» **EXERCISE**
From the records below, print only the part that opens with the line containing "Silent video, 20 frames per second." and closes with the line containing "Word for word: edemediğiniz"; omit the pictures.

» **DATA RECORDS**

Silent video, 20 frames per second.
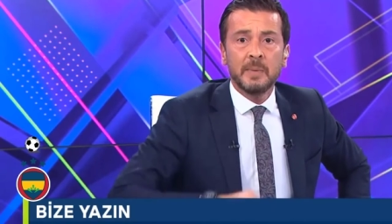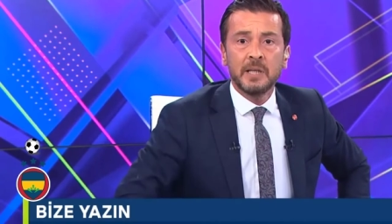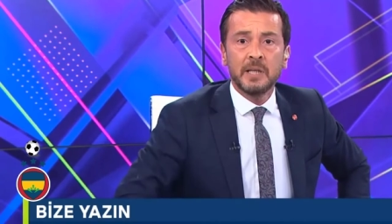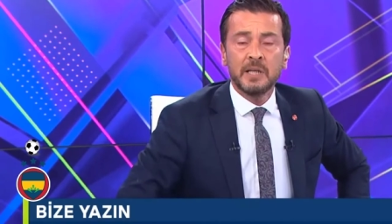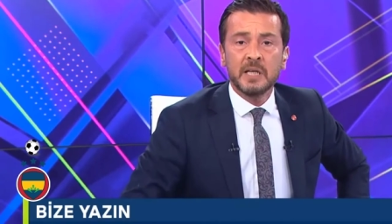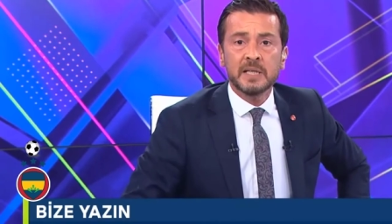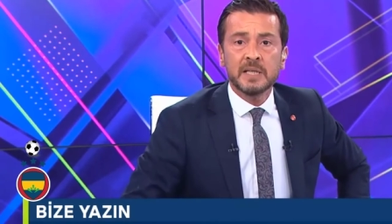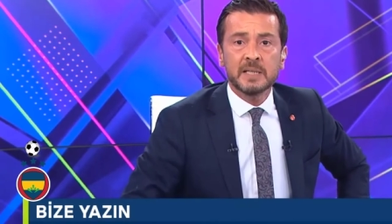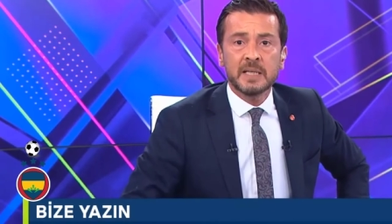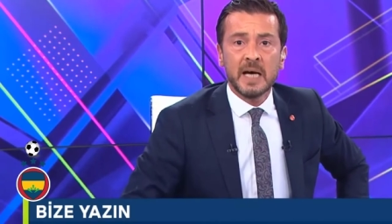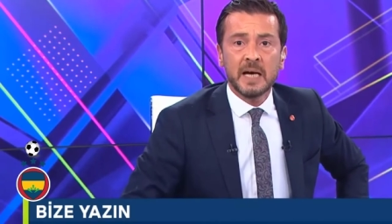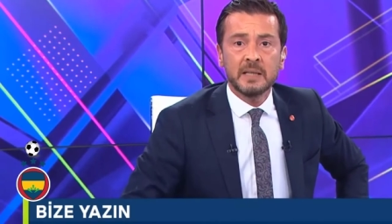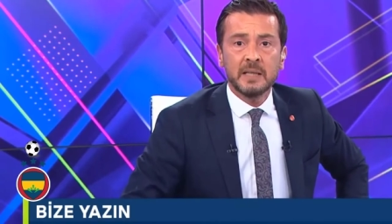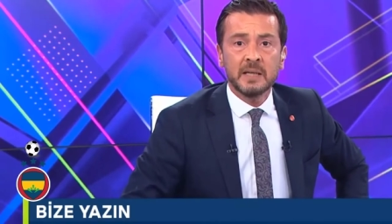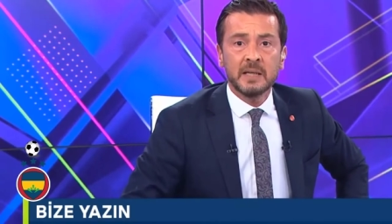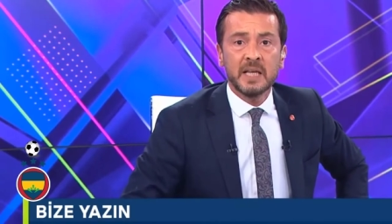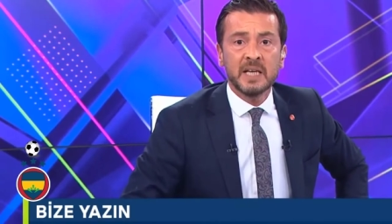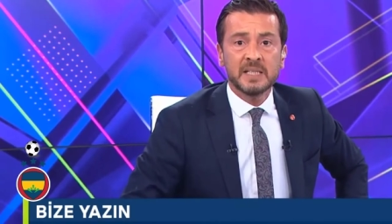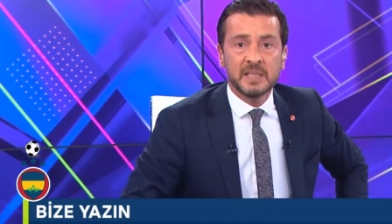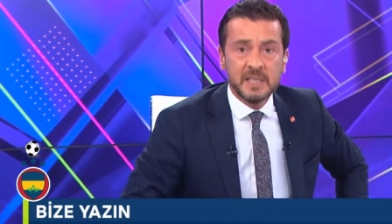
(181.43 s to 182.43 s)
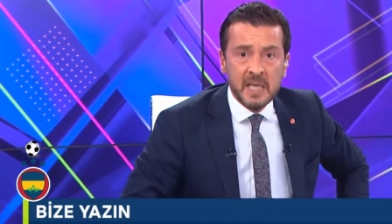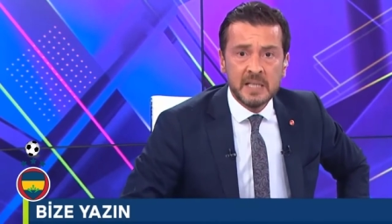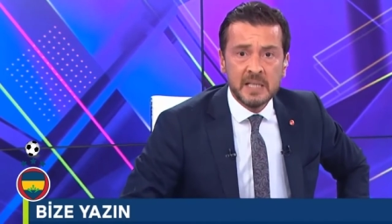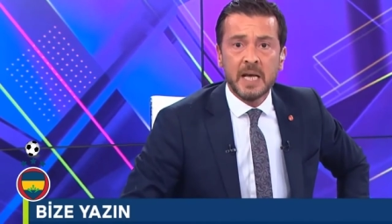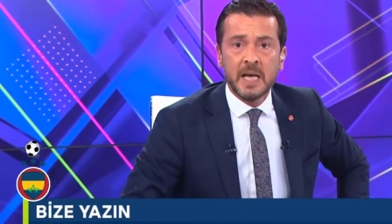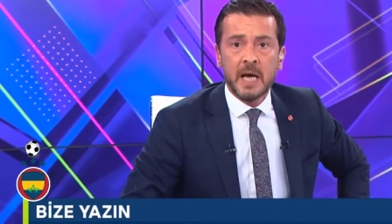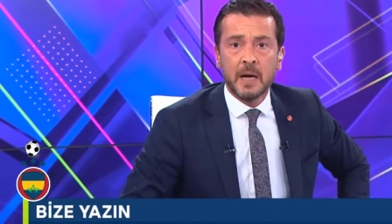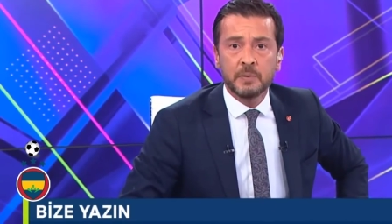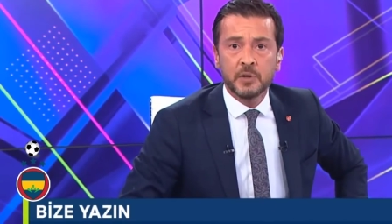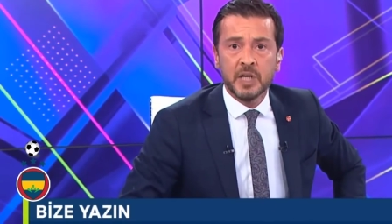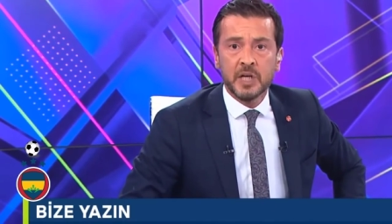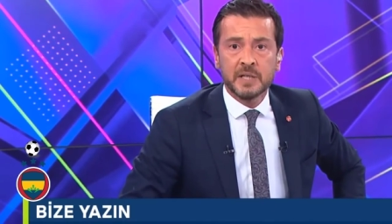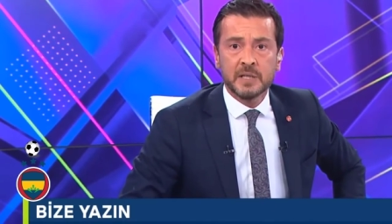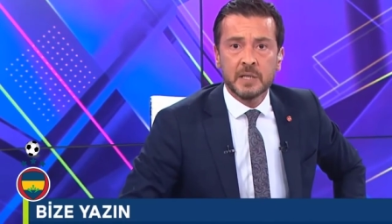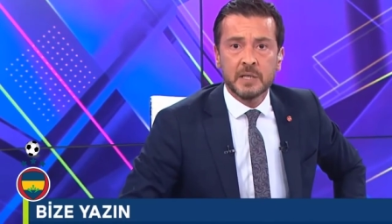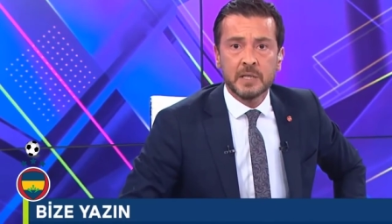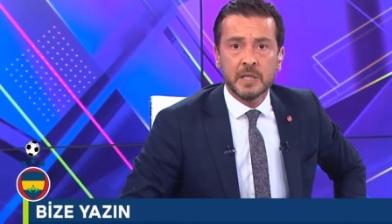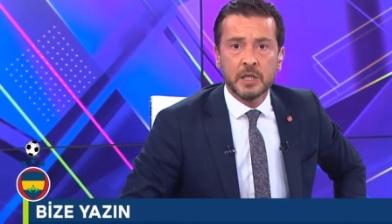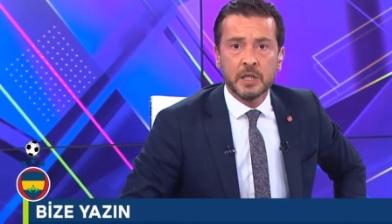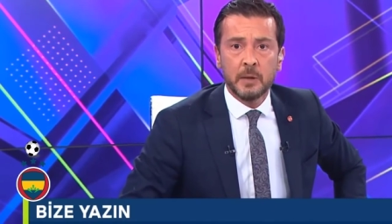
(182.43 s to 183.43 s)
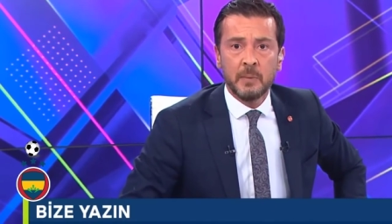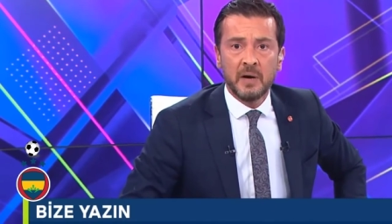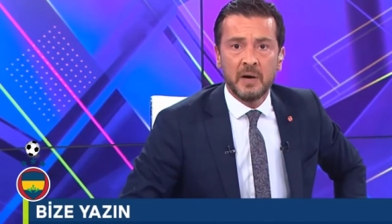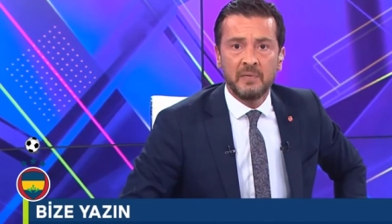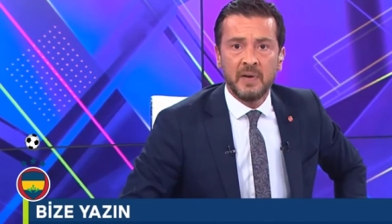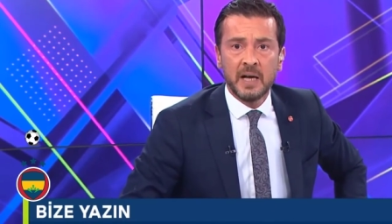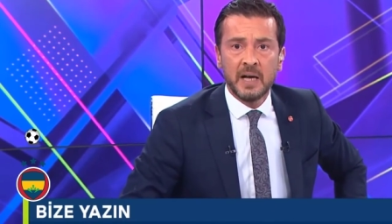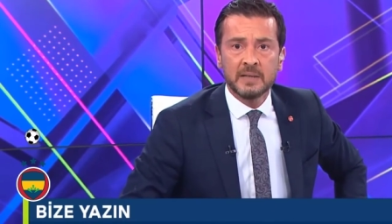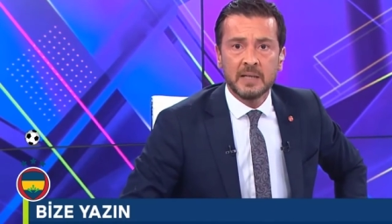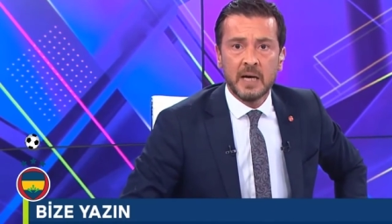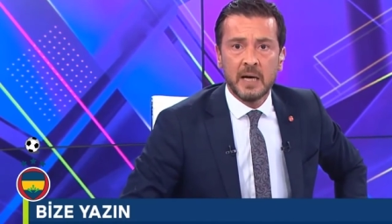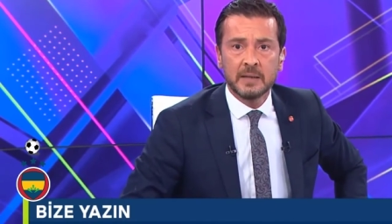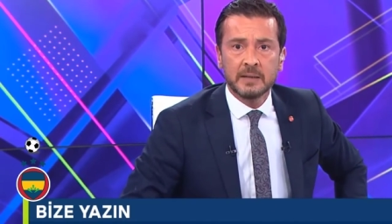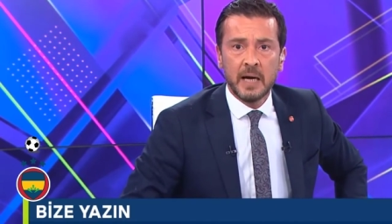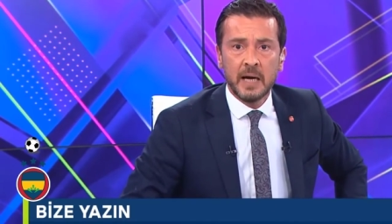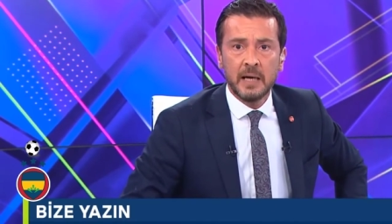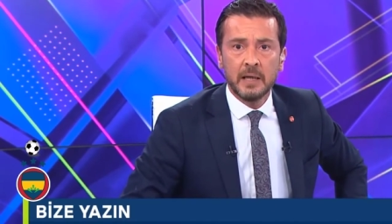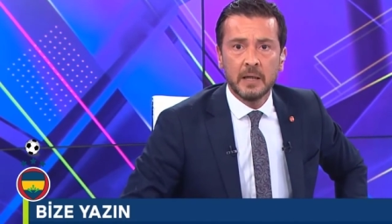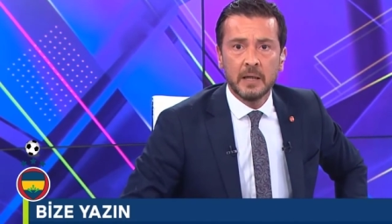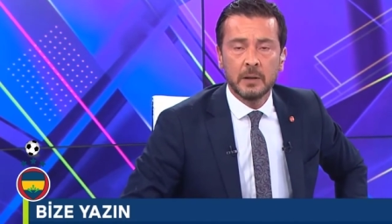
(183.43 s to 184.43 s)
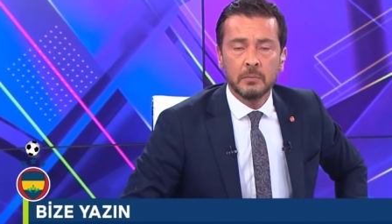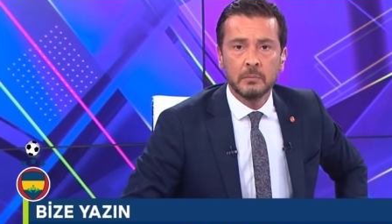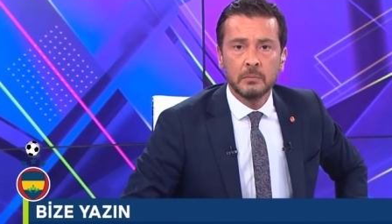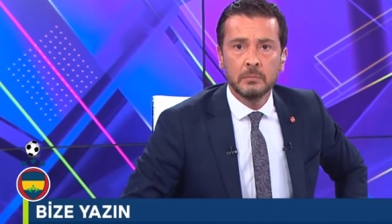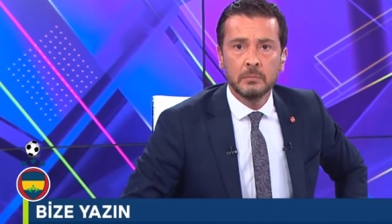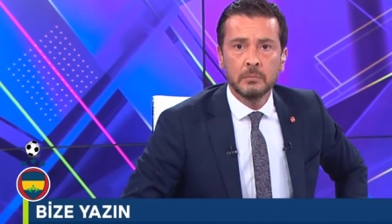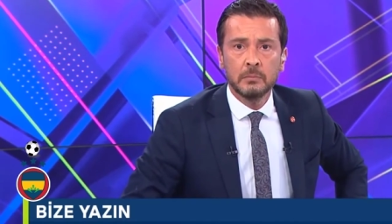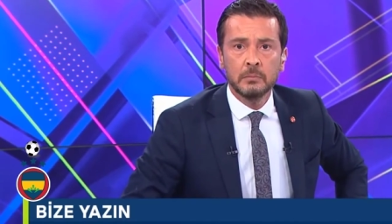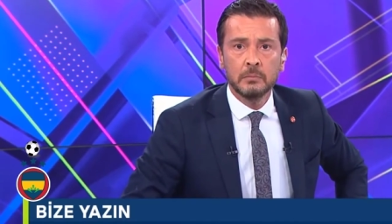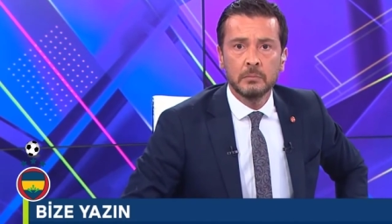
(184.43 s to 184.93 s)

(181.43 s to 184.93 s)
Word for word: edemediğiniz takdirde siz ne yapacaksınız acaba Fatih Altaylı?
==
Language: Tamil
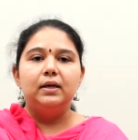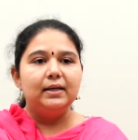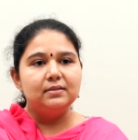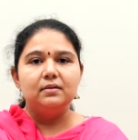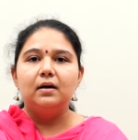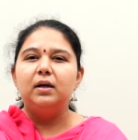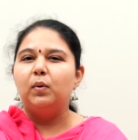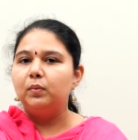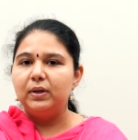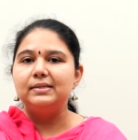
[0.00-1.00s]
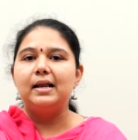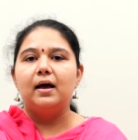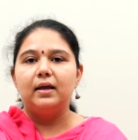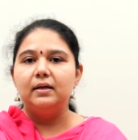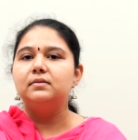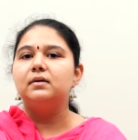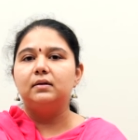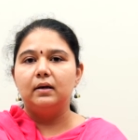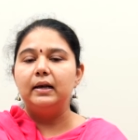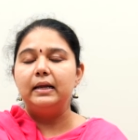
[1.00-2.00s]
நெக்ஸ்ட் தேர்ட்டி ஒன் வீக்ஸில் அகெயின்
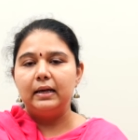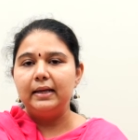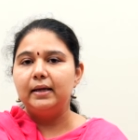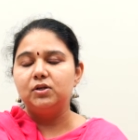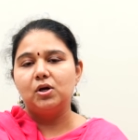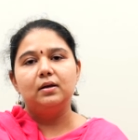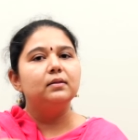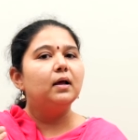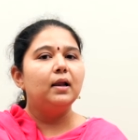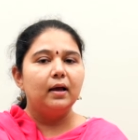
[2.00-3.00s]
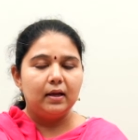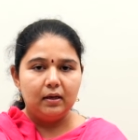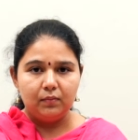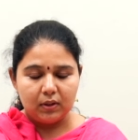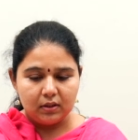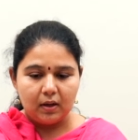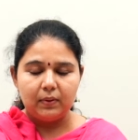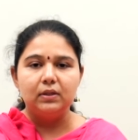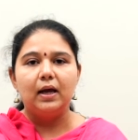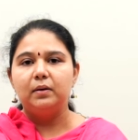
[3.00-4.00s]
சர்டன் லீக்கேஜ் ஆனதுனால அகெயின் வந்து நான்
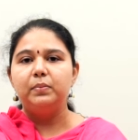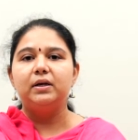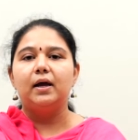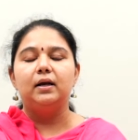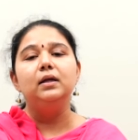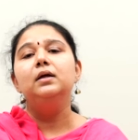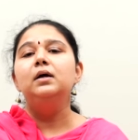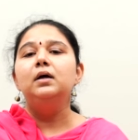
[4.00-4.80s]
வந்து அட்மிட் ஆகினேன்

» **EXPECTED OUTPUT**
Silent video, 20 frames per second.
(181.43 s to 182.43 s)
(182.43 s to 183.43 s)
(183.43 s to 184.43 s)
(184.43 s to 184.93 s)

(181.43 s to 184.93 s)
Word for word: edemediğiniz takdirde siz ne yapacaksınız acaba Fatih Altaylı?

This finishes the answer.